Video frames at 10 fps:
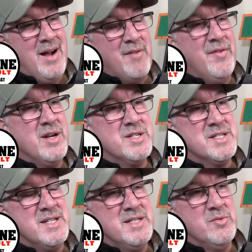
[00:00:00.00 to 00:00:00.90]
I finished the
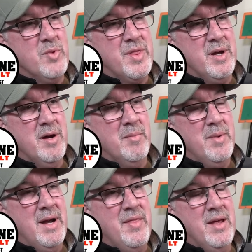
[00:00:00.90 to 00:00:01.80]
season with
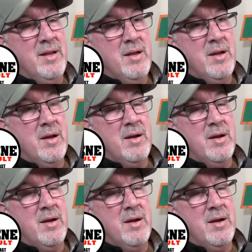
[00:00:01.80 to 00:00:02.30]
them, and then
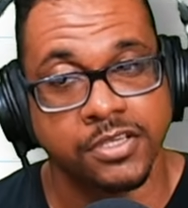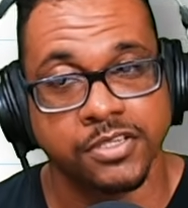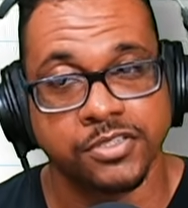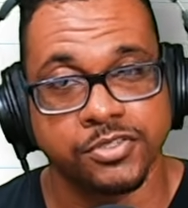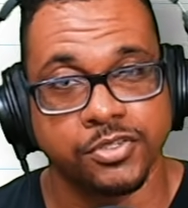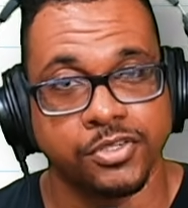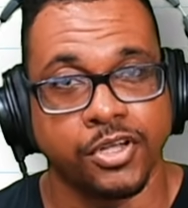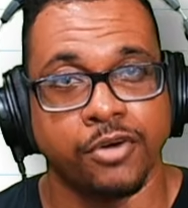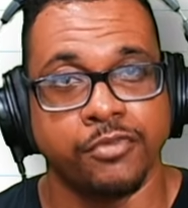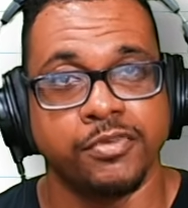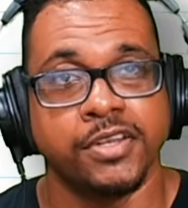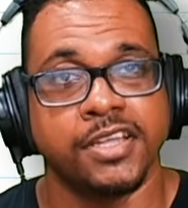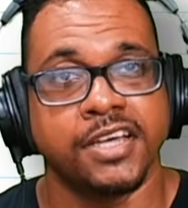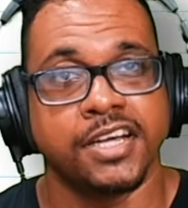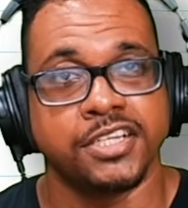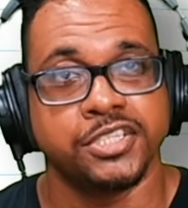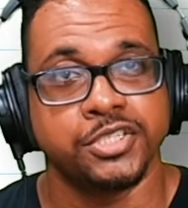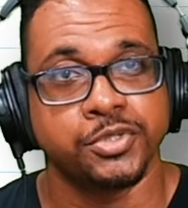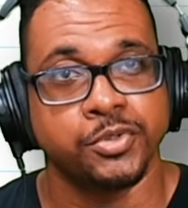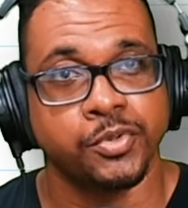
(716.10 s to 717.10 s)
So now if you look
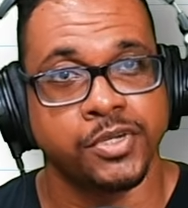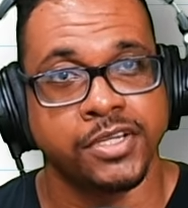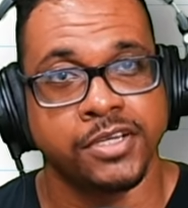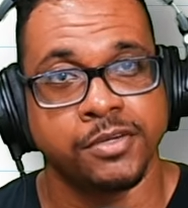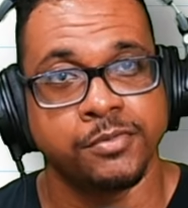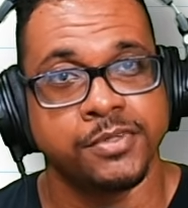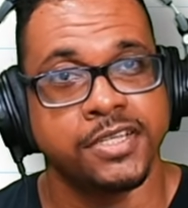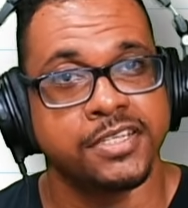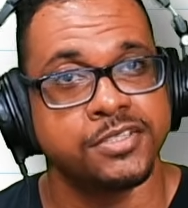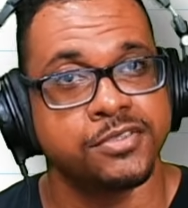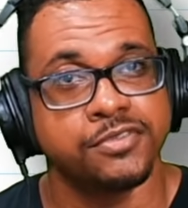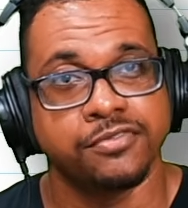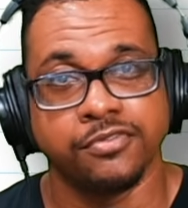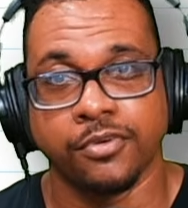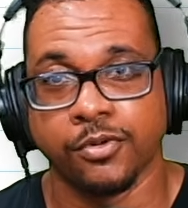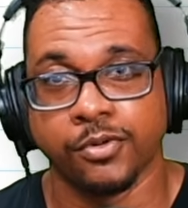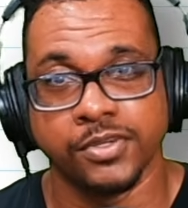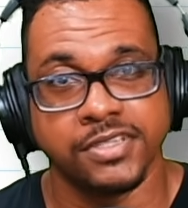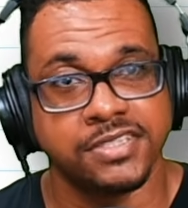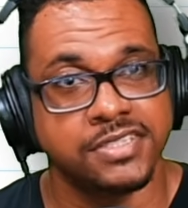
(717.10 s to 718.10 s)
at Shauna, we just
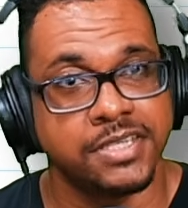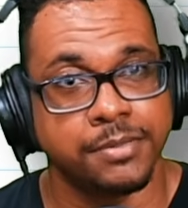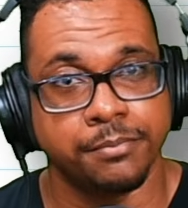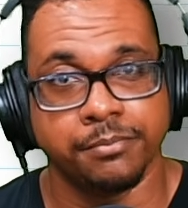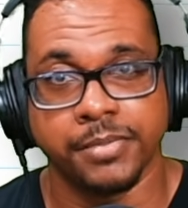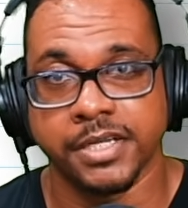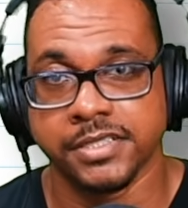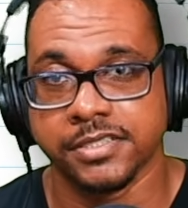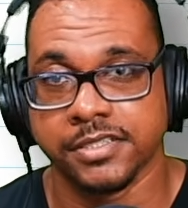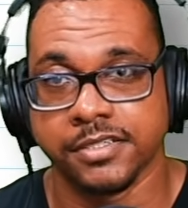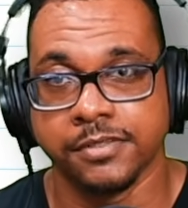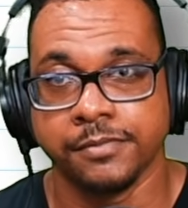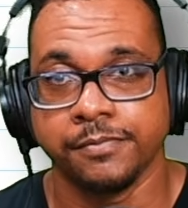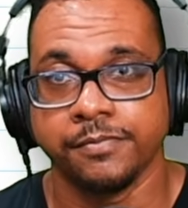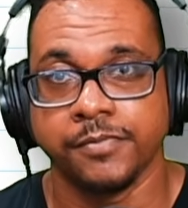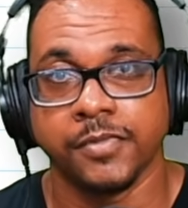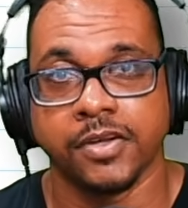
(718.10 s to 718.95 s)
follow the same pattern.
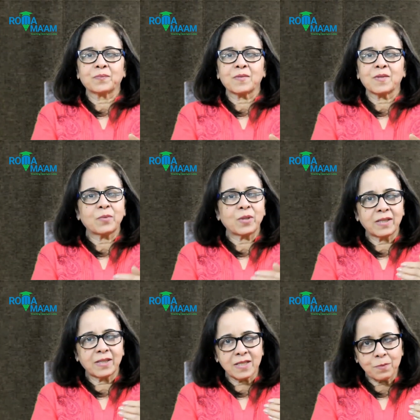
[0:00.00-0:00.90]
whether
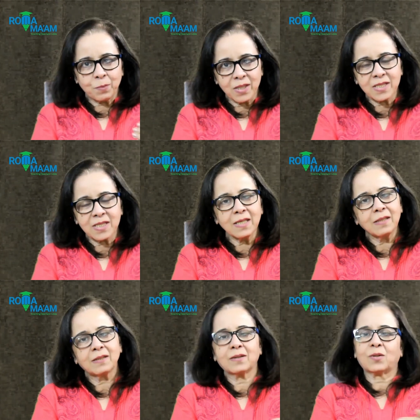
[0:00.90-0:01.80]
it is personal
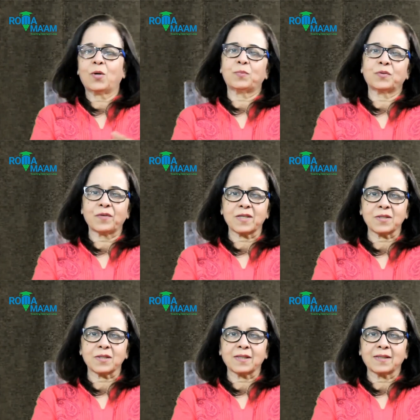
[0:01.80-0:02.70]
or
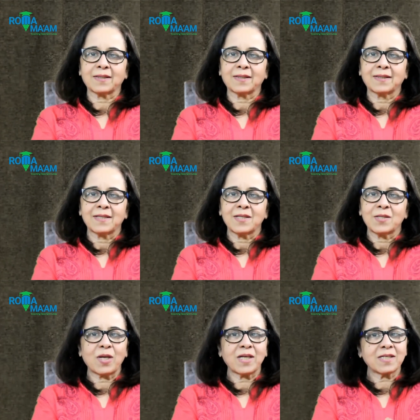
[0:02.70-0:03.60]
professional.
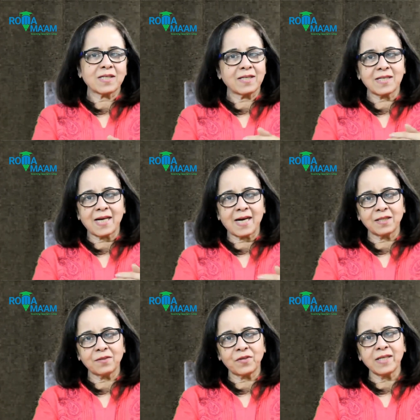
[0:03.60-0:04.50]
So let's get
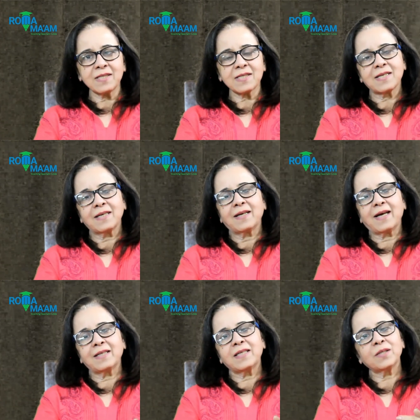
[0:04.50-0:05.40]
started, friends.
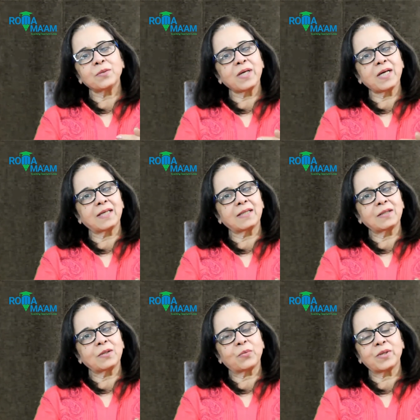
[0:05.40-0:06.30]
And here we are
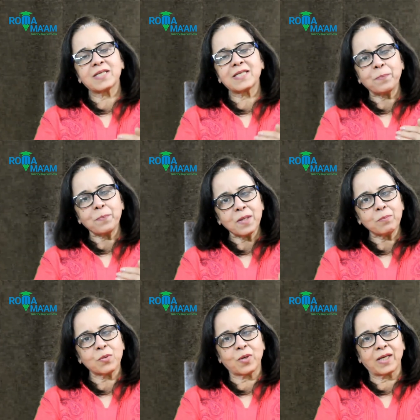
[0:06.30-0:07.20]
with step
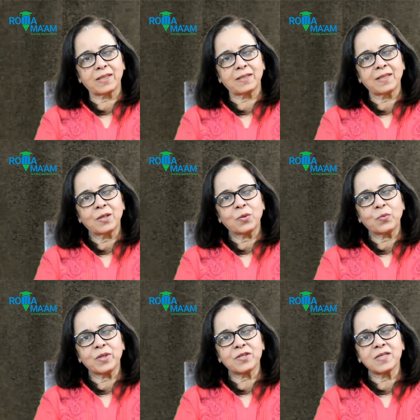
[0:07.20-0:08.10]
number 1,
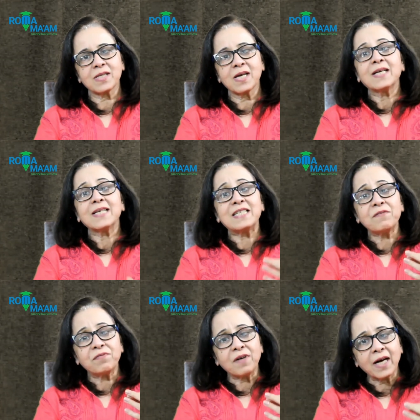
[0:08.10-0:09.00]
which is
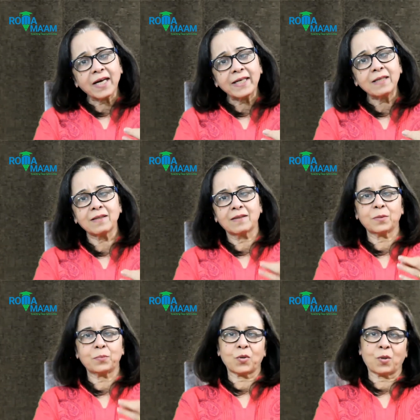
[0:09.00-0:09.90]
define
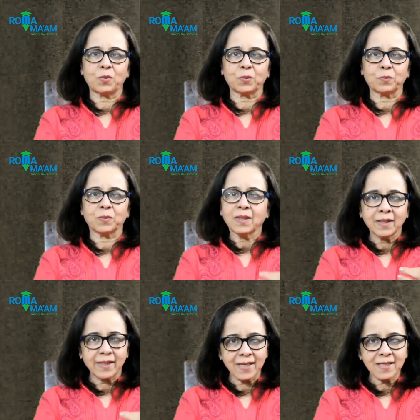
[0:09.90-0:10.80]
the problem.
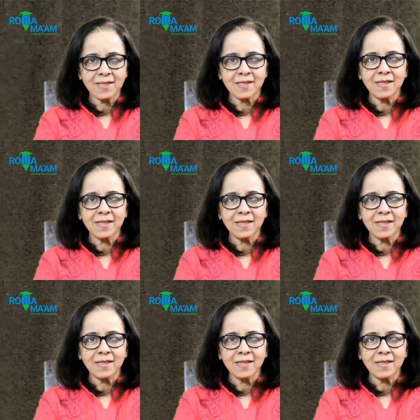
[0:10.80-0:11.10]
Yes,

EXERCISE
Please transcribe the material above exactly as written. Leave the pictures out.

RESPONSE FOR THIS EXERCISE
Video frames at 10 fps:
[00:00:00.00 to 00:00:00.90]
I finished the
[00:00:00.90 to 00:00:01.80]
season with
[00:00:01.80 to 00:00:02.30]
them, and then
(716.10 s to 717.10 s)
So now if you look
(717.10 s to 718.10 s)
at Shauna, we just
(718.10 s to 718.95 s)
follow the same pattern.
[0:00.00-0:00.90]
whether
[0:00.90-0:01.80]
it is personal
[0:01.80-0:02.70]
or
[0:02.70-0:03.60]
professional.
[0:03.60-0:04.50]
So let's get
[0:04.50-0:05.40]
started, friends.
[0:05.40-0:06.30]
And here we are
[0:06.30-0:07.20]
with step
[0:07.20-0:08.10]
number 1,
[0:08.10-0:09.00]
which is
[0:09.00-0:09.90]
define
[0:09.90-0:10.80]
the problem.
[0:10.80-0:11.10]
Yes,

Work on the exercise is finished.